• EXERCISE INSTRUCTIONS:
Among the entries below, retype exactly the lines starting with the one with "[00:02:08.36 to 00:02:09.40]" and going on through the one with "Transcript: 175 रुपीज", but not the pictures.

(Collected data entries)
Content starts
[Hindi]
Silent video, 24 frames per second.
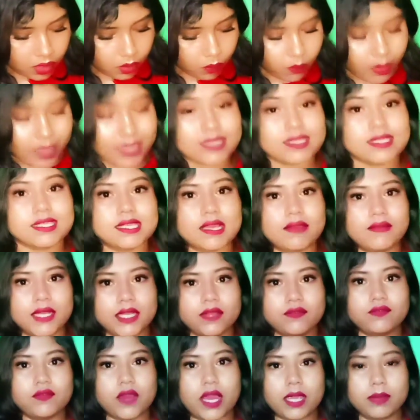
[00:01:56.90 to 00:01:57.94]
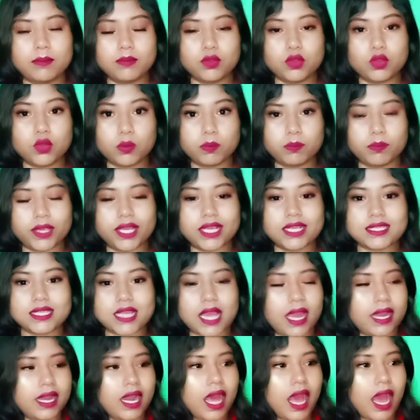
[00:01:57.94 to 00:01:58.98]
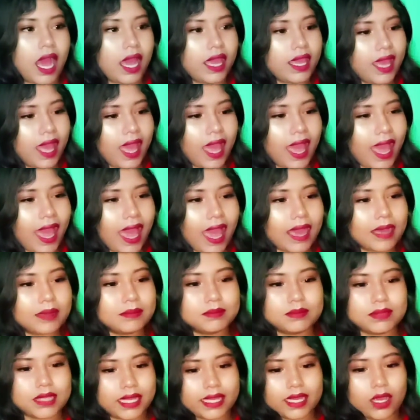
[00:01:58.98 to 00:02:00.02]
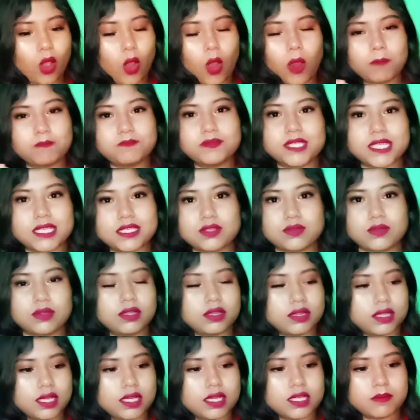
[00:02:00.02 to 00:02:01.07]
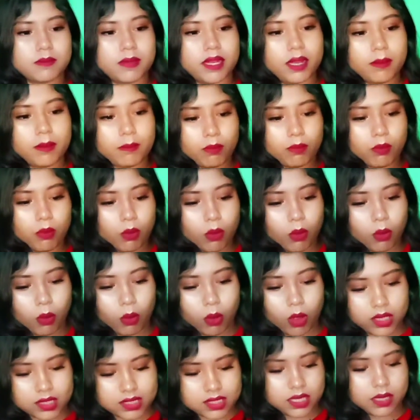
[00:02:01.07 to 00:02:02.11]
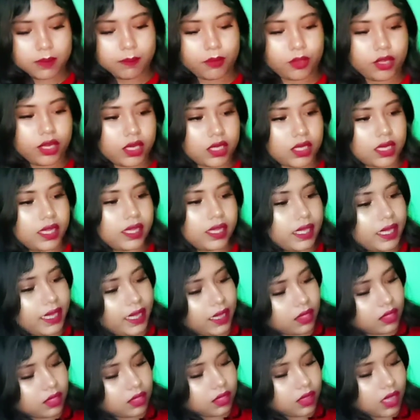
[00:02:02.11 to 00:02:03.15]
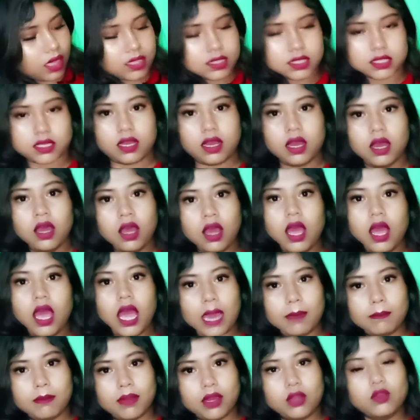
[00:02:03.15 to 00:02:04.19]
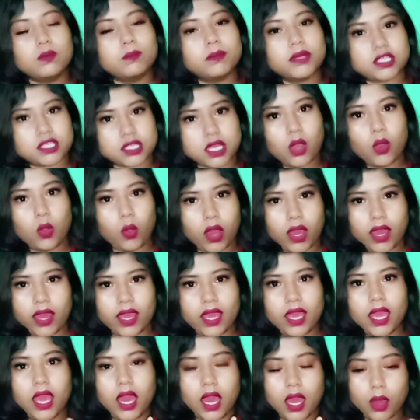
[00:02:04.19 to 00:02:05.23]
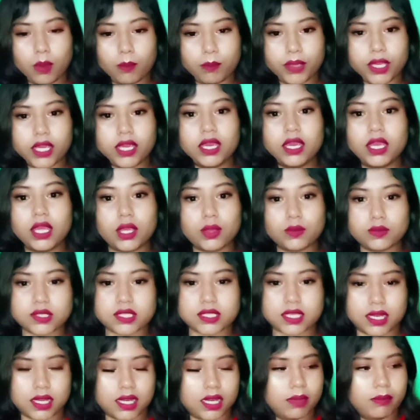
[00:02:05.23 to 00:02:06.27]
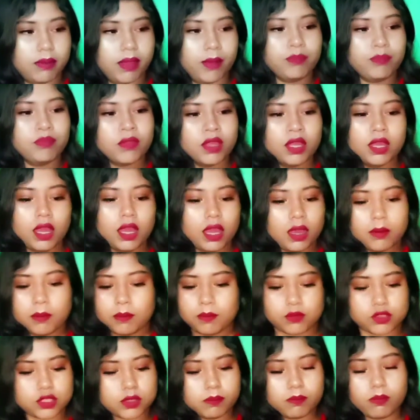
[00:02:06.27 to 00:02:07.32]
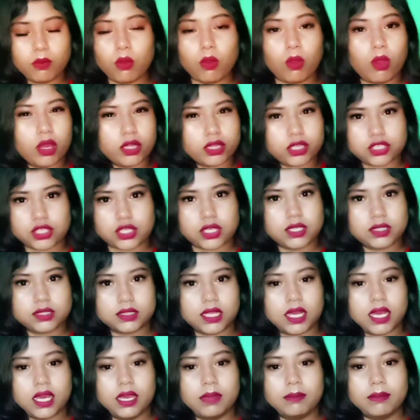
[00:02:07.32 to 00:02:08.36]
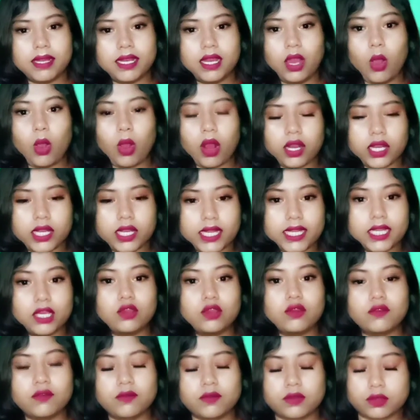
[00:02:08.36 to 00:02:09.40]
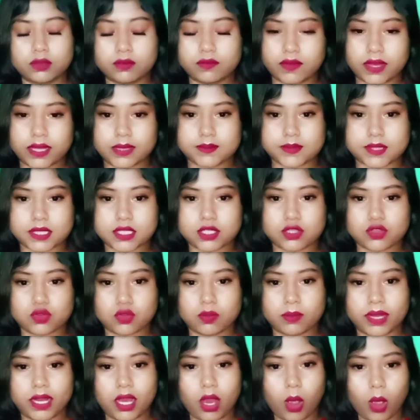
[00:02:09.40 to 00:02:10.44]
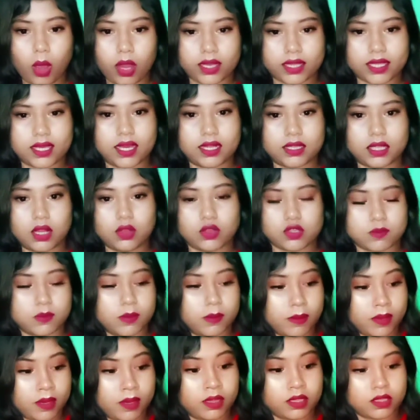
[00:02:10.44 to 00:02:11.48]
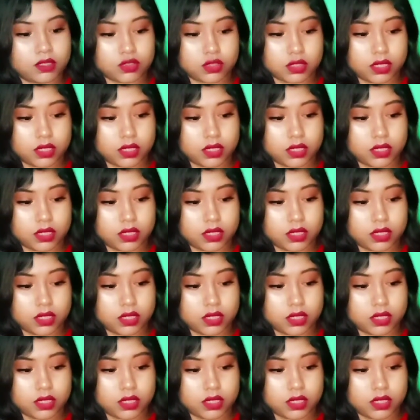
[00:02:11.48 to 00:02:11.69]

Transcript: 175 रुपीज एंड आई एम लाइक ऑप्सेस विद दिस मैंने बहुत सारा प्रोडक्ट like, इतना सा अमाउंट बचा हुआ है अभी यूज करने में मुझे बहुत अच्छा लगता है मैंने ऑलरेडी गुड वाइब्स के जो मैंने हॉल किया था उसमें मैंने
Content ends
Content starts
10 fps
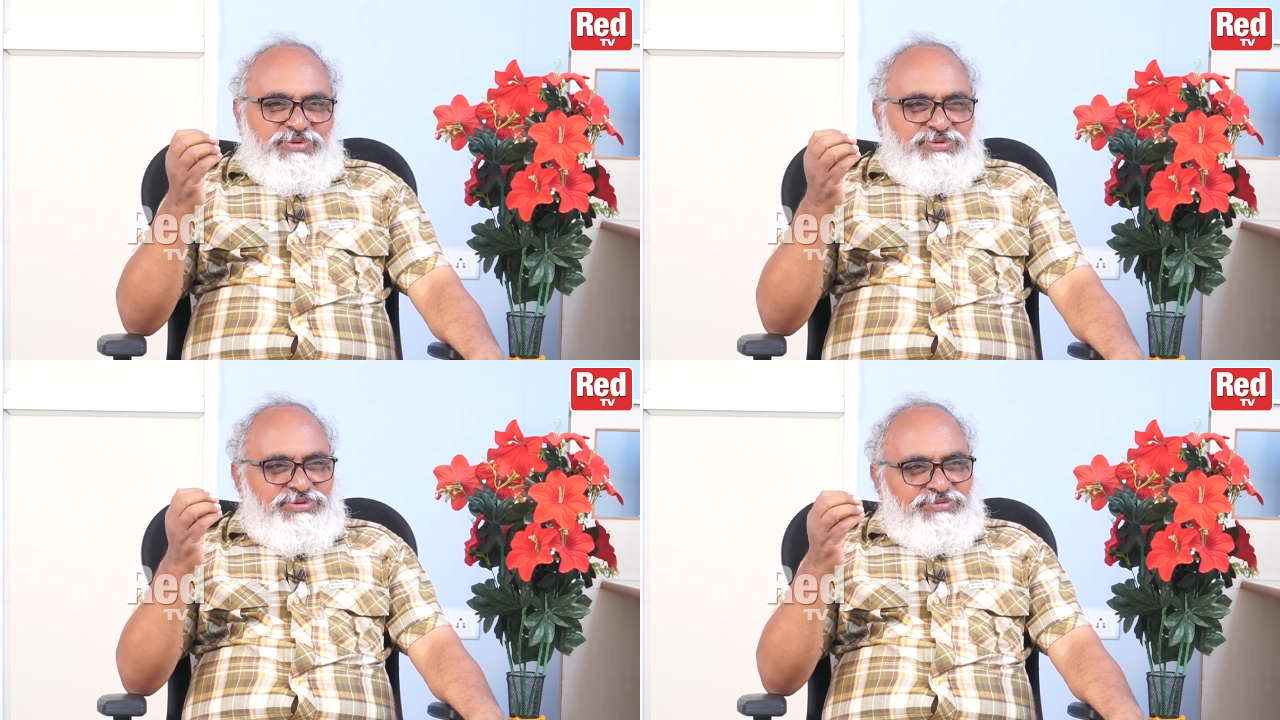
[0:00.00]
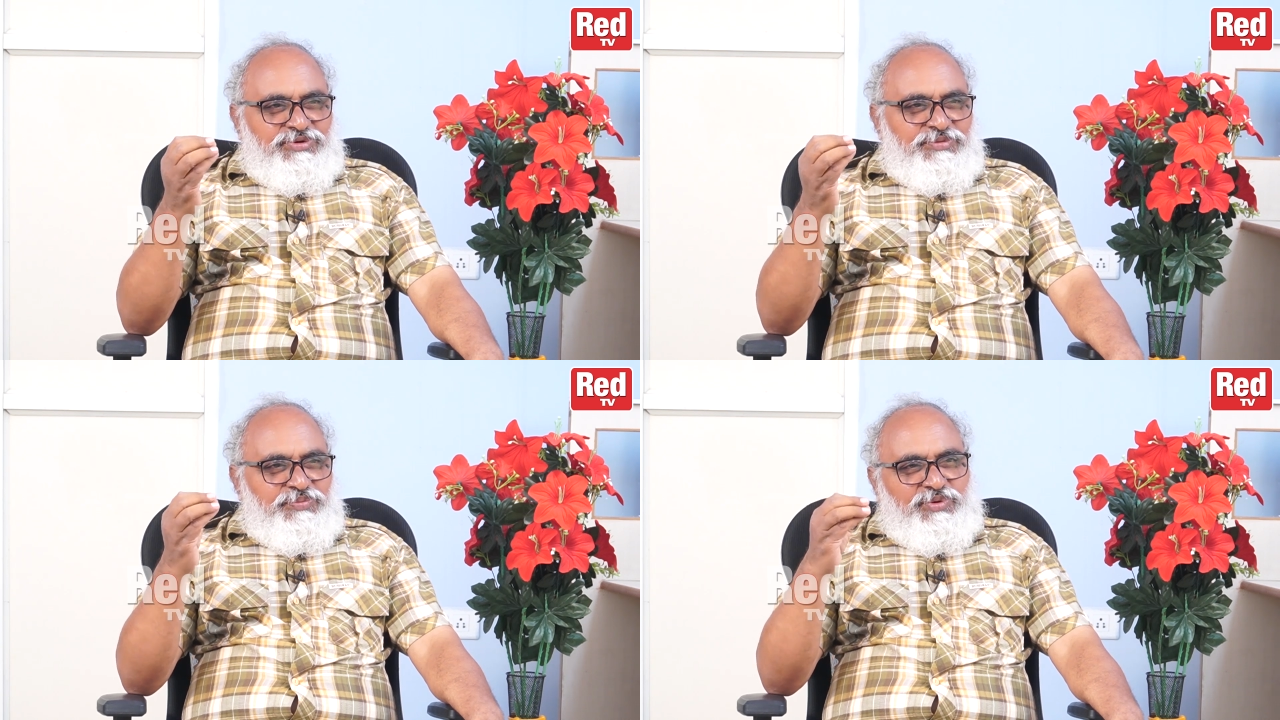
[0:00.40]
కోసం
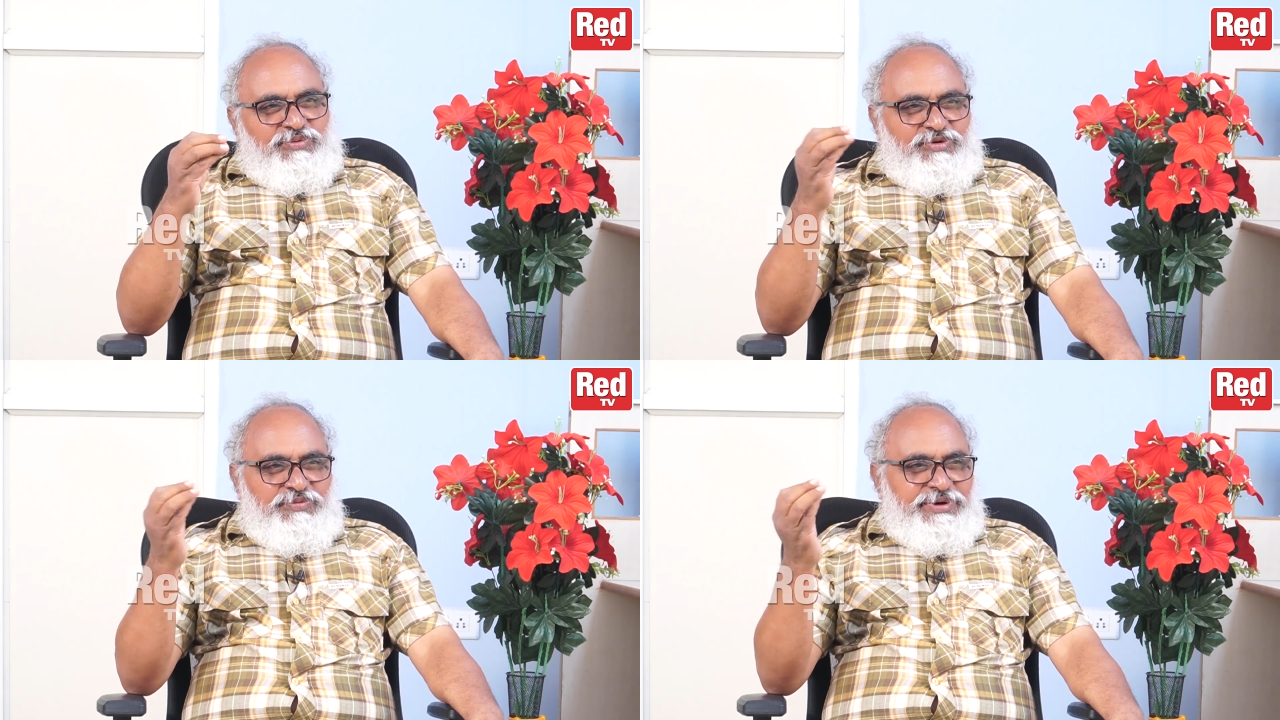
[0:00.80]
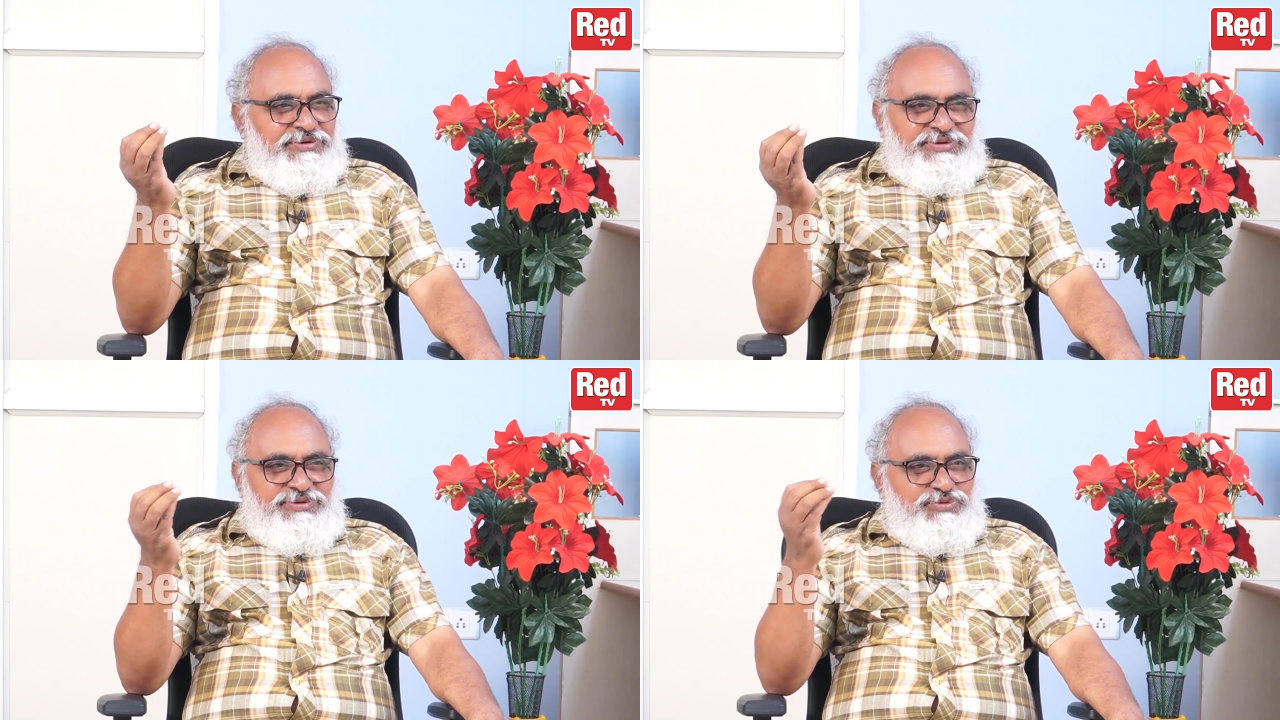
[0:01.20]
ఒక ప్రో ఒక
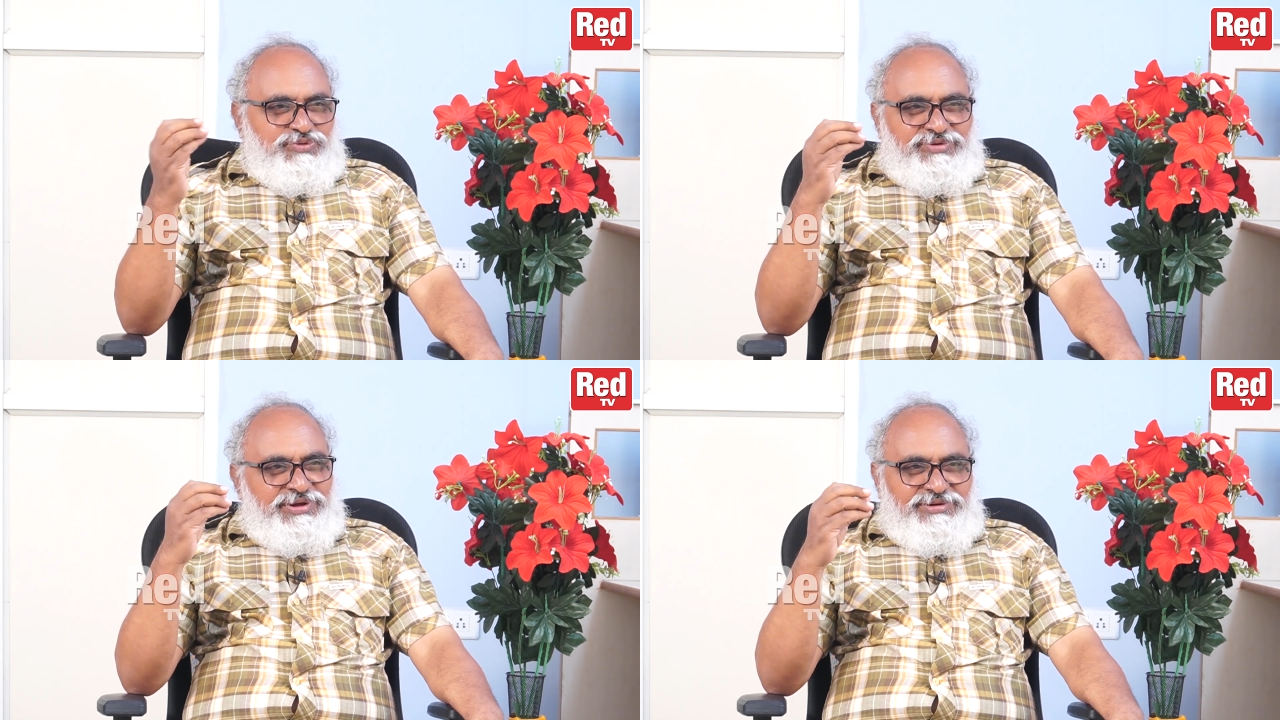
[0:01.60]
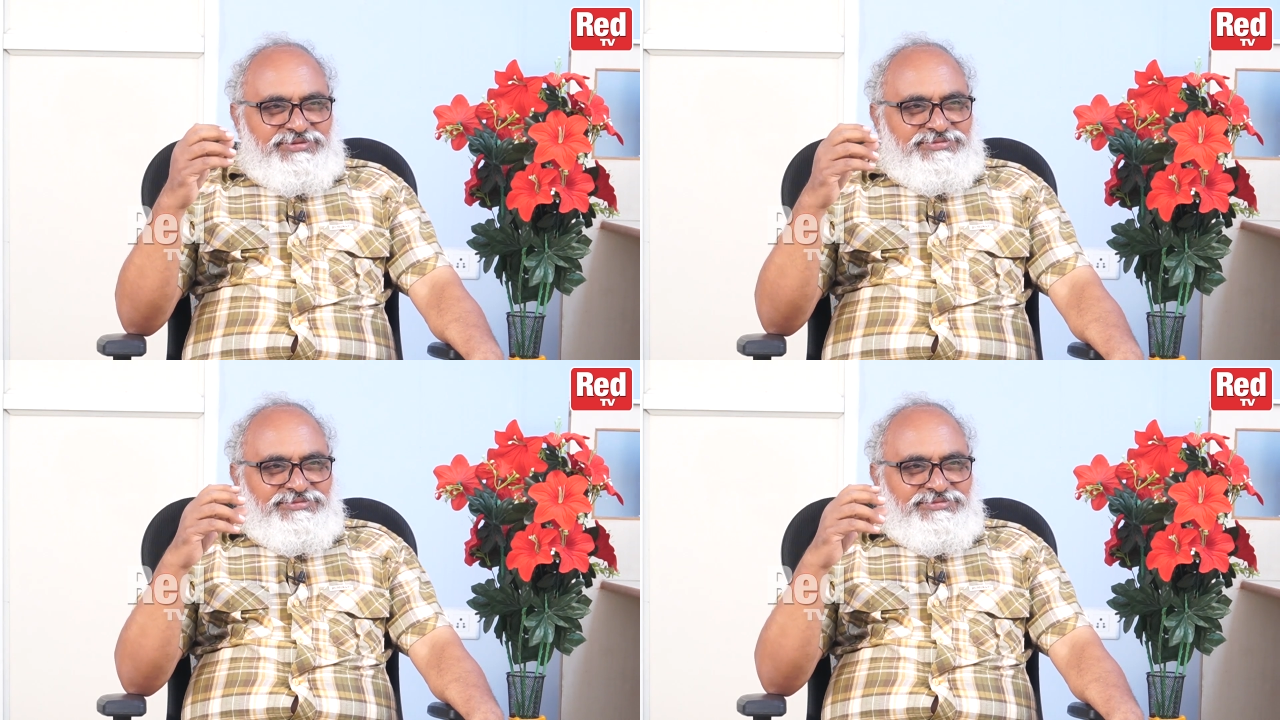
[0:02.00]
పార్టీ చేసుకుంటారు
Content ends
• WRITTEN ANSWER:
[00:02:08.36 to 00:02:09.40]
[00:02:09.40 to 00:02:10.44]
[00:02:10.44 to 00:02:11.48]
[00:02:11.48 to 00:02:11.69]

Transcript: 175 रुपीज एंड आई एम लाइक ऑप्सेस विद दिस मैंने बहुत सारा प्रोडक्ट like, इतना सा अमाउंट बचा हुआ है अभी यूज करने में मुझे बहुत अच्छा लगता है मैंने ऑलरेडी गुड वाइब्स के जो मैंने हॉल किया था उसमें मैंने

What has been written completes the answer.